— Work instruction —
Once the pictures are set aside, repeat all of the data below exactly.

— Information provided —
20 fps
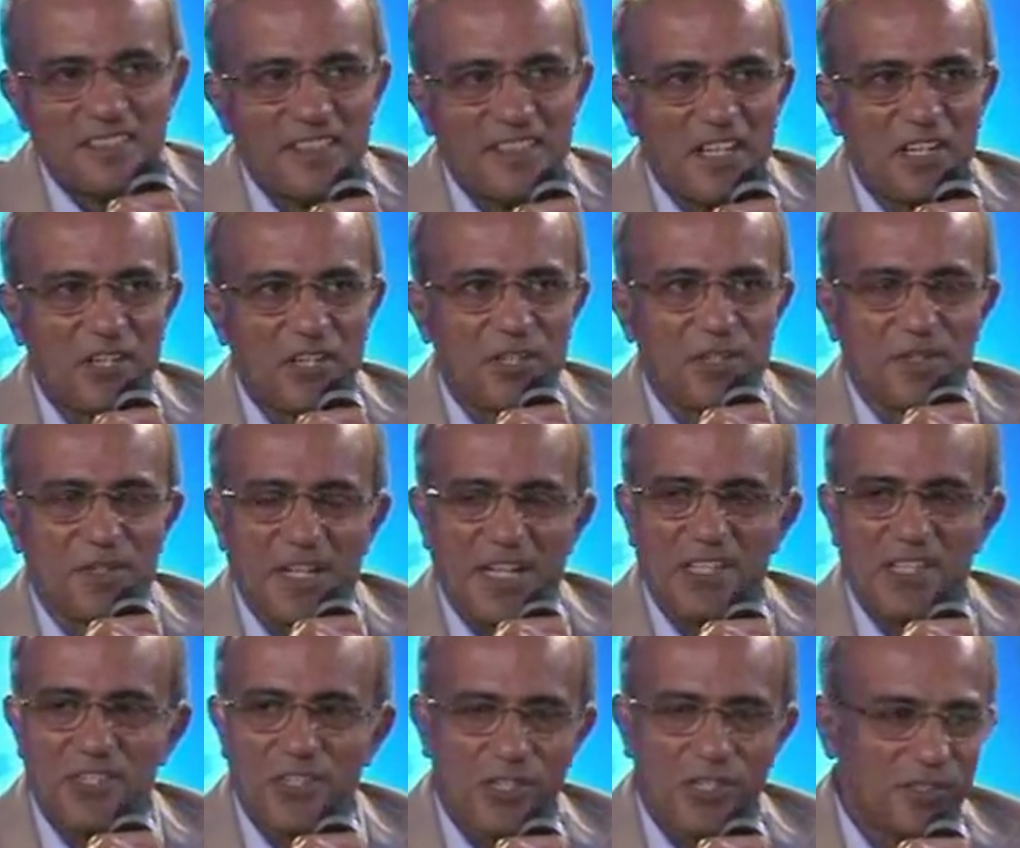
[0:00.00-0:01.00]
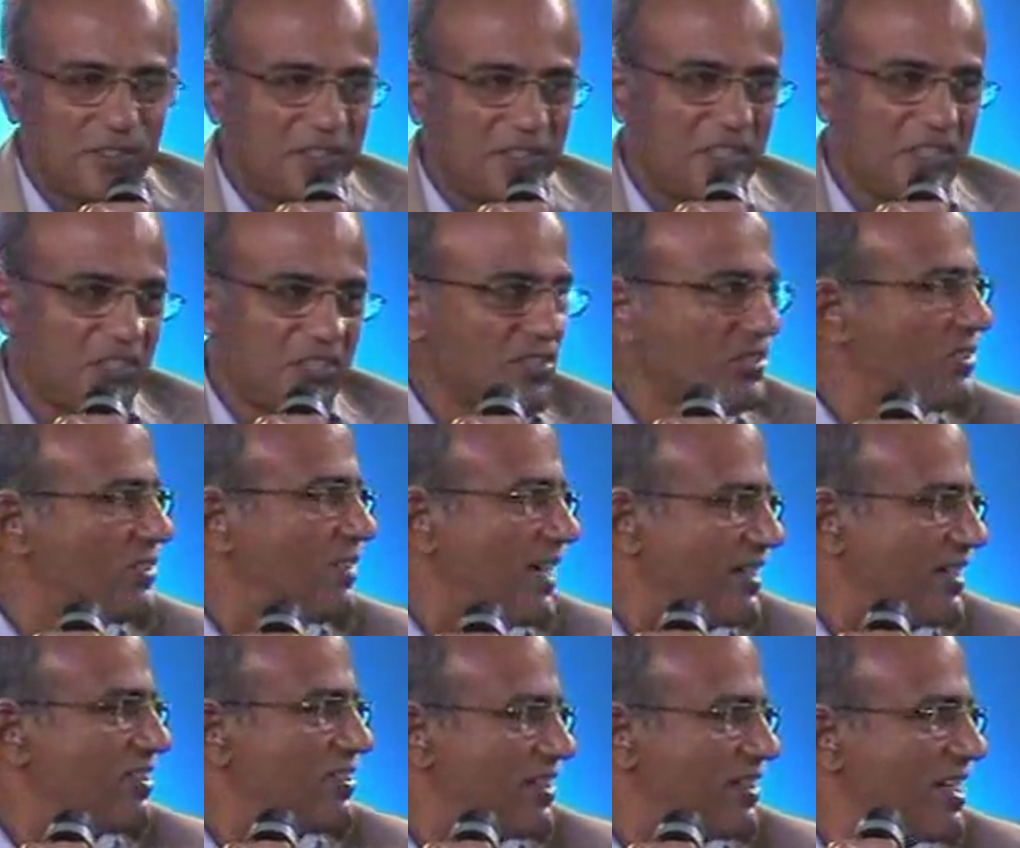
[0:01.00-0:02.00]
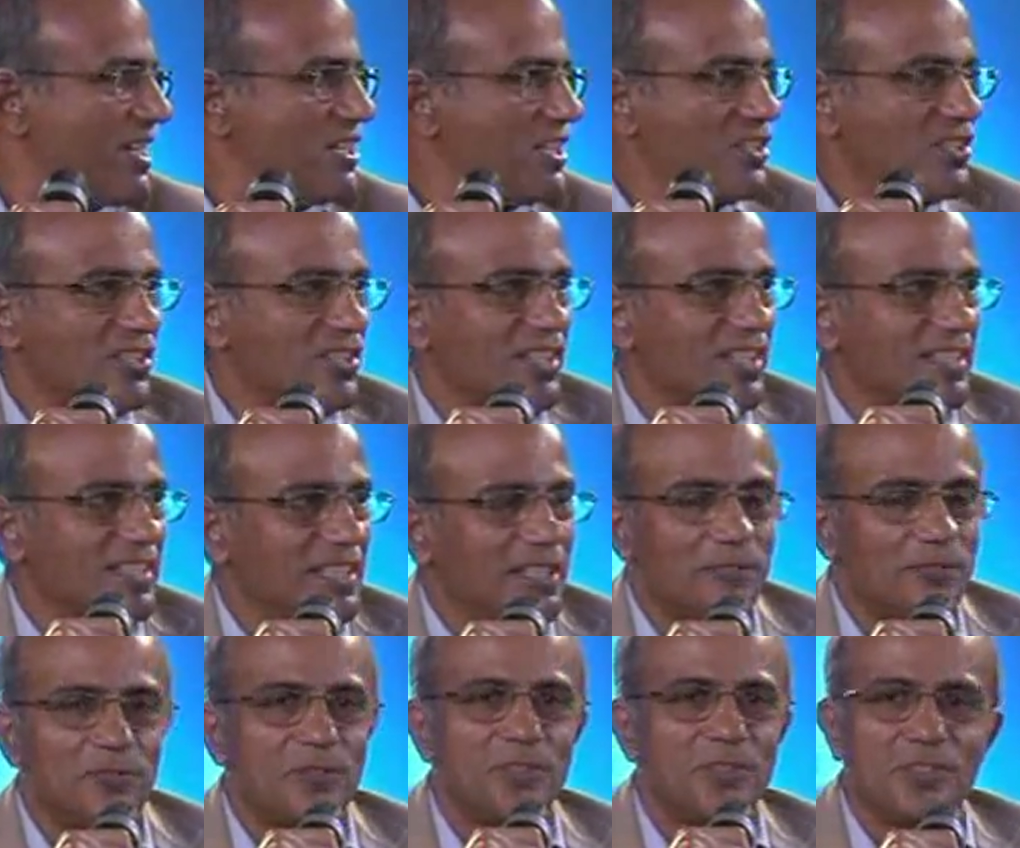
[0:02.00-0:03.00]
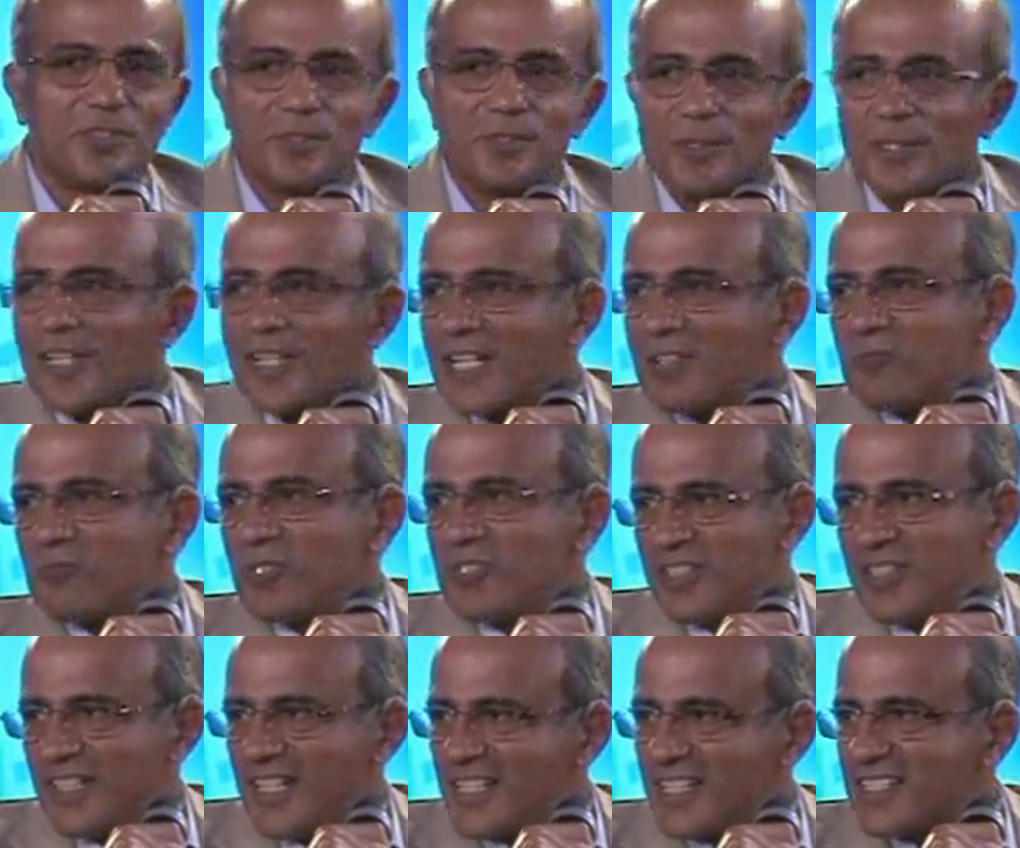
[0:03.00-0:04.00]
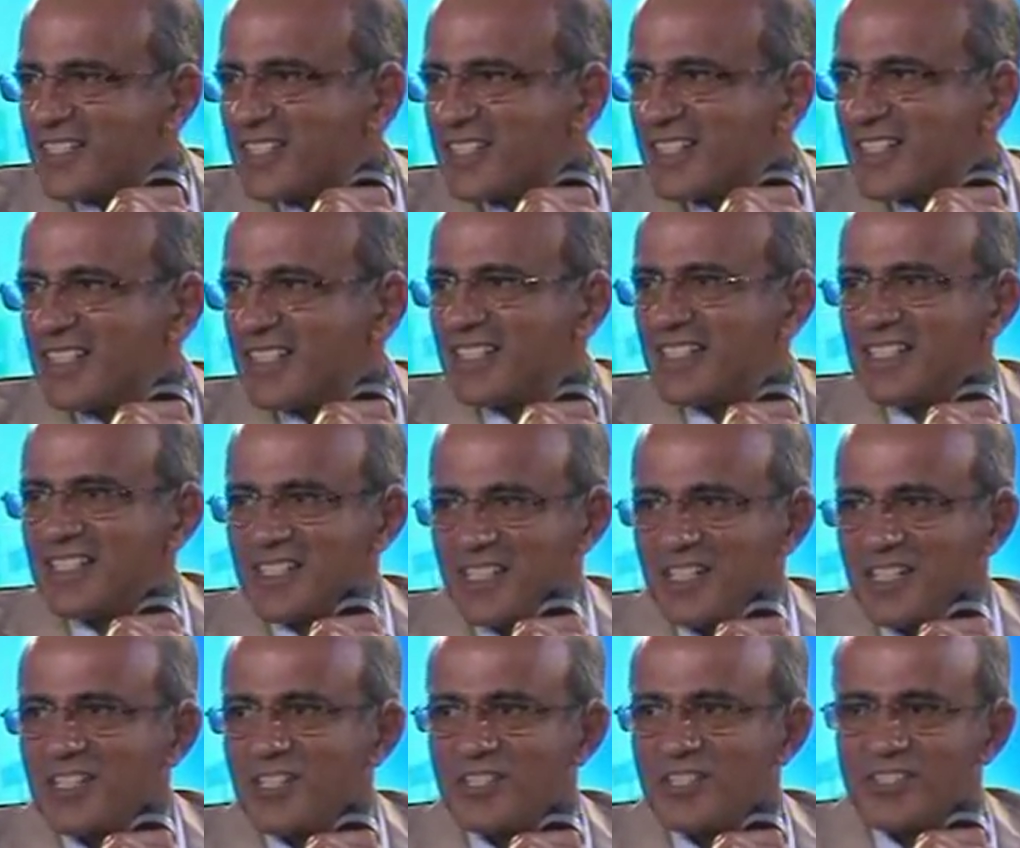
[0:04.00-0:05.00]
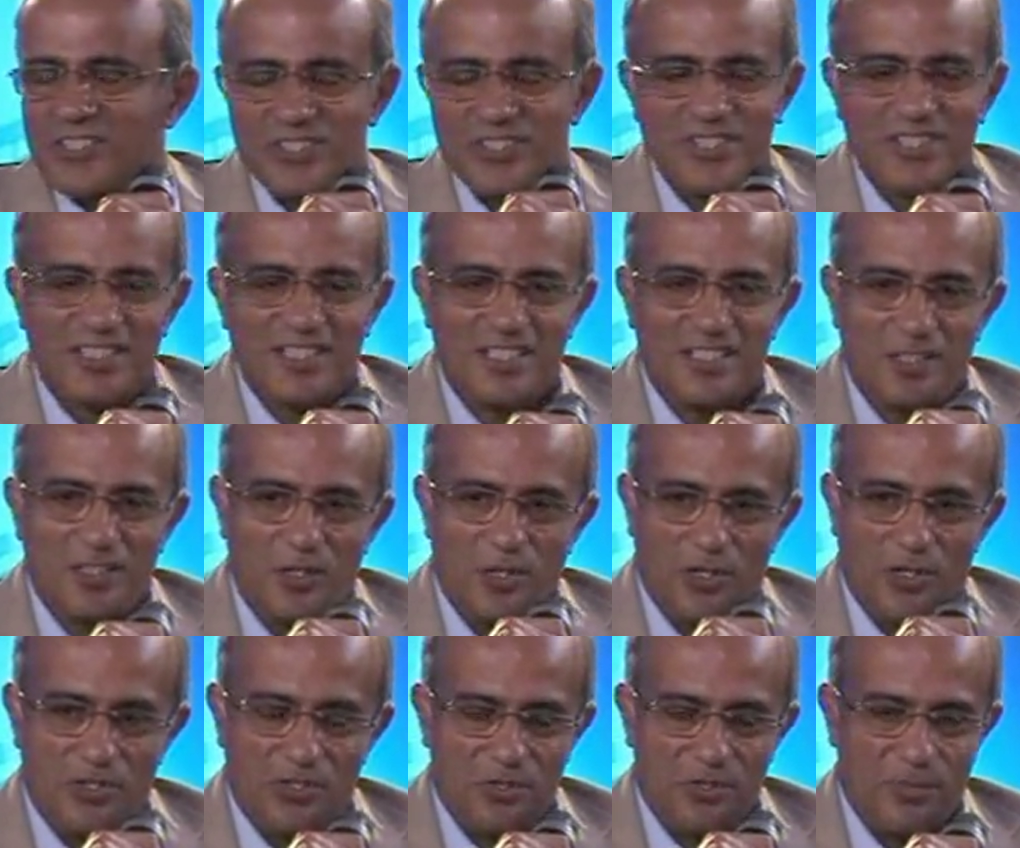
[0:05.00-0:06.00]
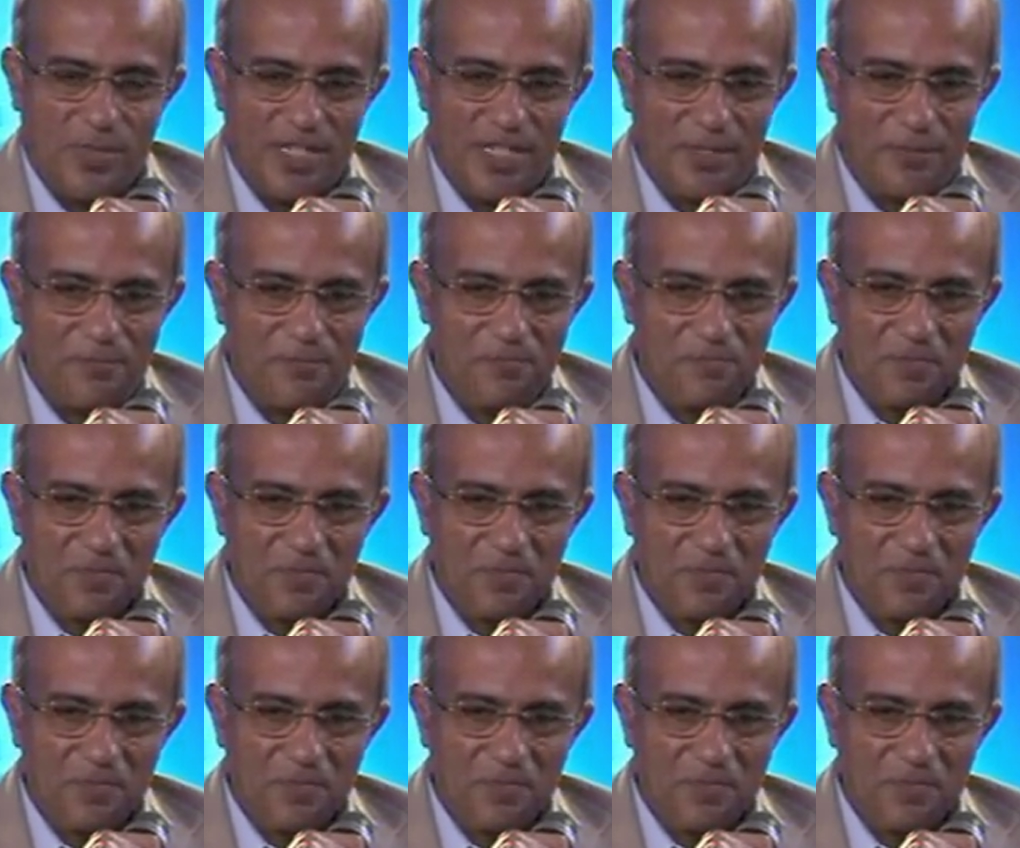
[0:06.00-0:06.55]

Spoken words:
Thank you. And so this is the right stage, therefore, to look at what the next 10 years ought to be.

— Reply —
20 fps
[0:00.00-0:01.00]
[0:01.00-0:02.00]
[0:02.00-0:03.00]
[0:03.00-0:04.00]
[0:04.00-0:05.00]
[0:05.00-0:06.00]
[0:06.00-0:06.55]

Spoken words:
Thank you. And so this is the right stage, therefore, to look at what the next 10 years ought to be.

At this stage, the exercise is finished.